* [REQUIRED WORK]:
Retype the entries below word for word, leaving out every picture.

Stored data
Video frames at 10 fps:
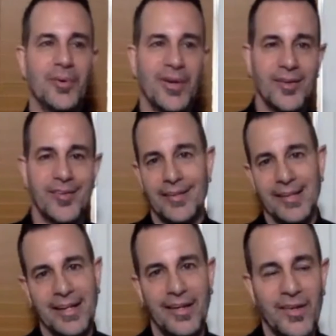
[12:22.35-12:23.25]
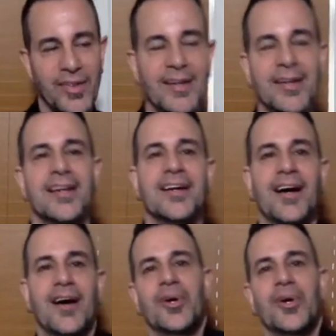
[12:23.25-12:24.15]
When I was selling health,
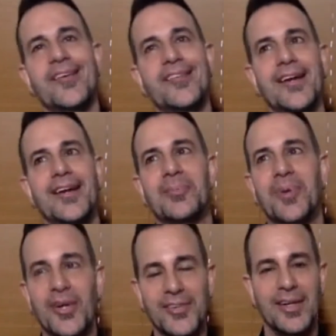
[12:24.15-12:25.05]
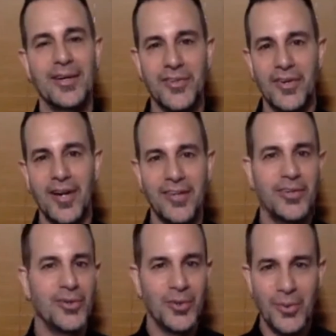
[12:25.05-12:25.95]
I would always say to the person I was talking
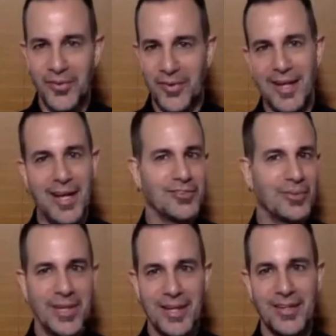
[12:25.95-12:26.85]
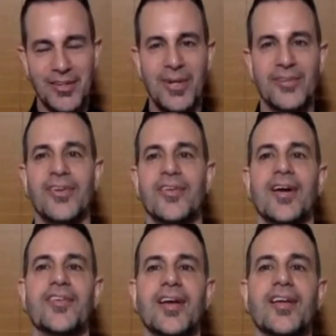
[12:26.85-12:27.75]
to who was engaged, and we get into questions,
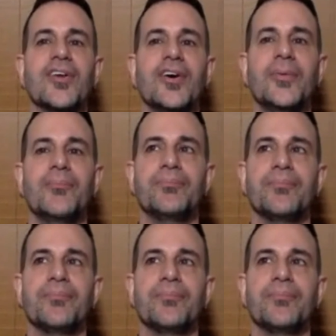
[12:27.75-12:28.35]
I'd say, so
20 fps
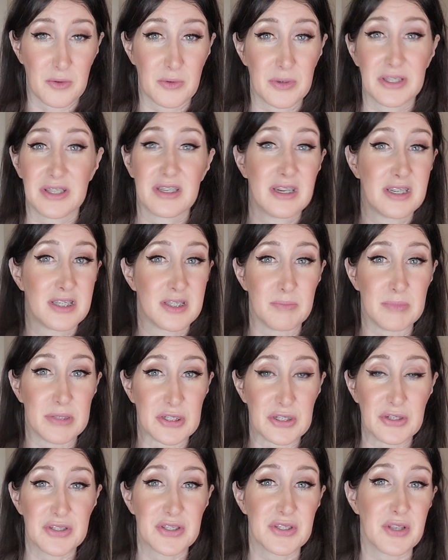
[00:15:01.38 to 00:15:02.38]
a really nice
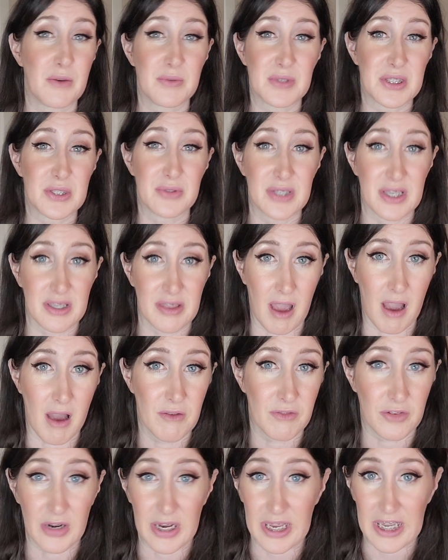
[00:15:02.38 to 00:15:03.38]
mirror. So I was using
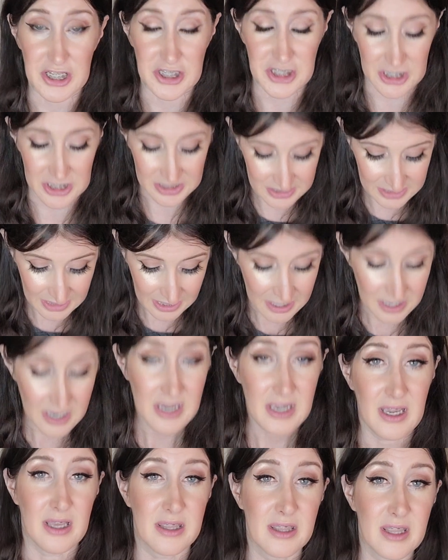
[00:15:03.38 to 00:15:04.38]
that for ages.
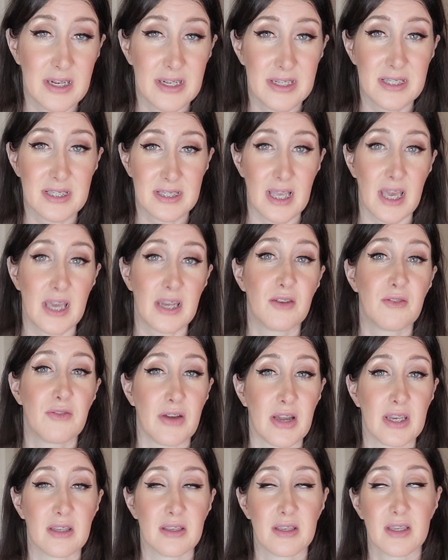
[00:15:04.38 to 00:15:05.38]
And then I decided
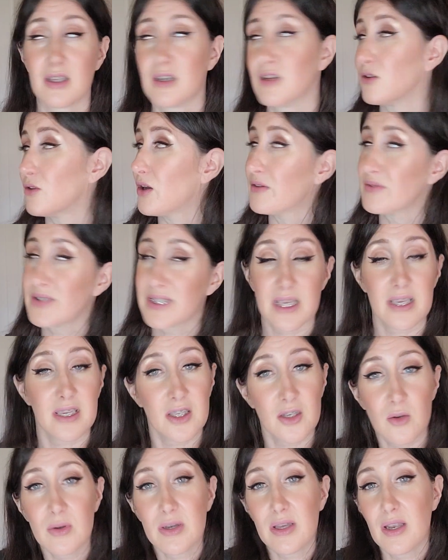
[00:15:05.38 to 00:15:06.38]
finally, I was like,
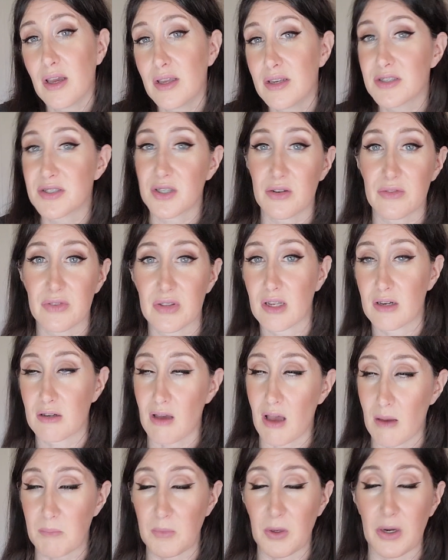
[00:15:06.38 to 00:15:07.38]
you know what, I deserve a little
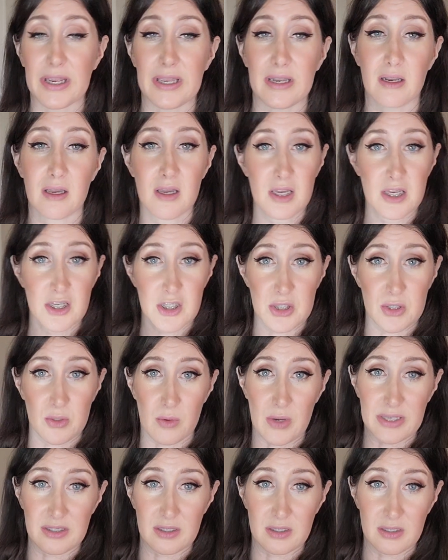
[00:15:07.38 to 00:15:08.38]
upgrade. So
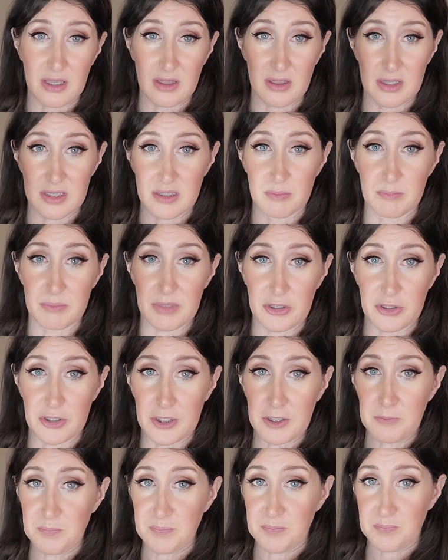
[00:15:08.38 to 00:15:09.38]
I did get this
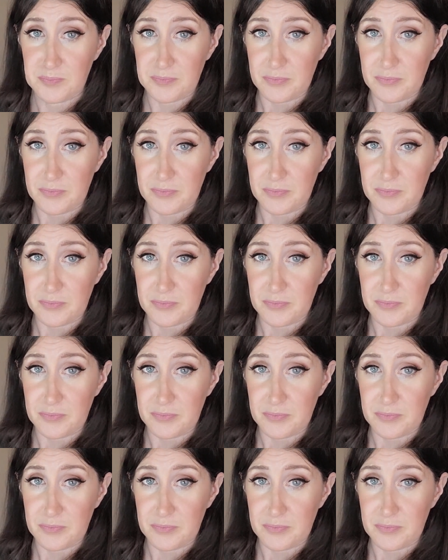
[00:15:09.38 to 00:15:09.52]
mirror,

* [PROBLEM SOLUTION]:
Video frames at 10 fps:
[12:22.35-12:23.25]
[12:23.25-12:24.15]
When I was selling health,
[12:24.15-12:25.05]
[12:25.05-12:25.95]
I would always say to the person I was talking
[12:25.95-12:26.85]
[12:26.85-12:27.75]
to who was engaged, and we get into questions,
[12:27.75-12:28.35]
I'd say, so
20 fps
[00:15:01.38 to 00:15:02.38]
a really nice
[00:15:02.38 to 00:15:03.38]
mirror. So I was using
[00:15:03.38 to 00:15:04.38]
that for ages.
[00:15:04.38 to 00:15:05.38]
And then I decided
[00:15:05.38 to 00:15:06.38]
finally, I was like,
[00:15:06.38 to 00:15:07.38]
you know what, I deserve a little
[00:15:07.38 to 00:15:08.38]
upgrade. So
[00:15:08.38 to 00:15:09.38]
I did get this
[00:15:09.38 to 00:15:09.52]
mirror,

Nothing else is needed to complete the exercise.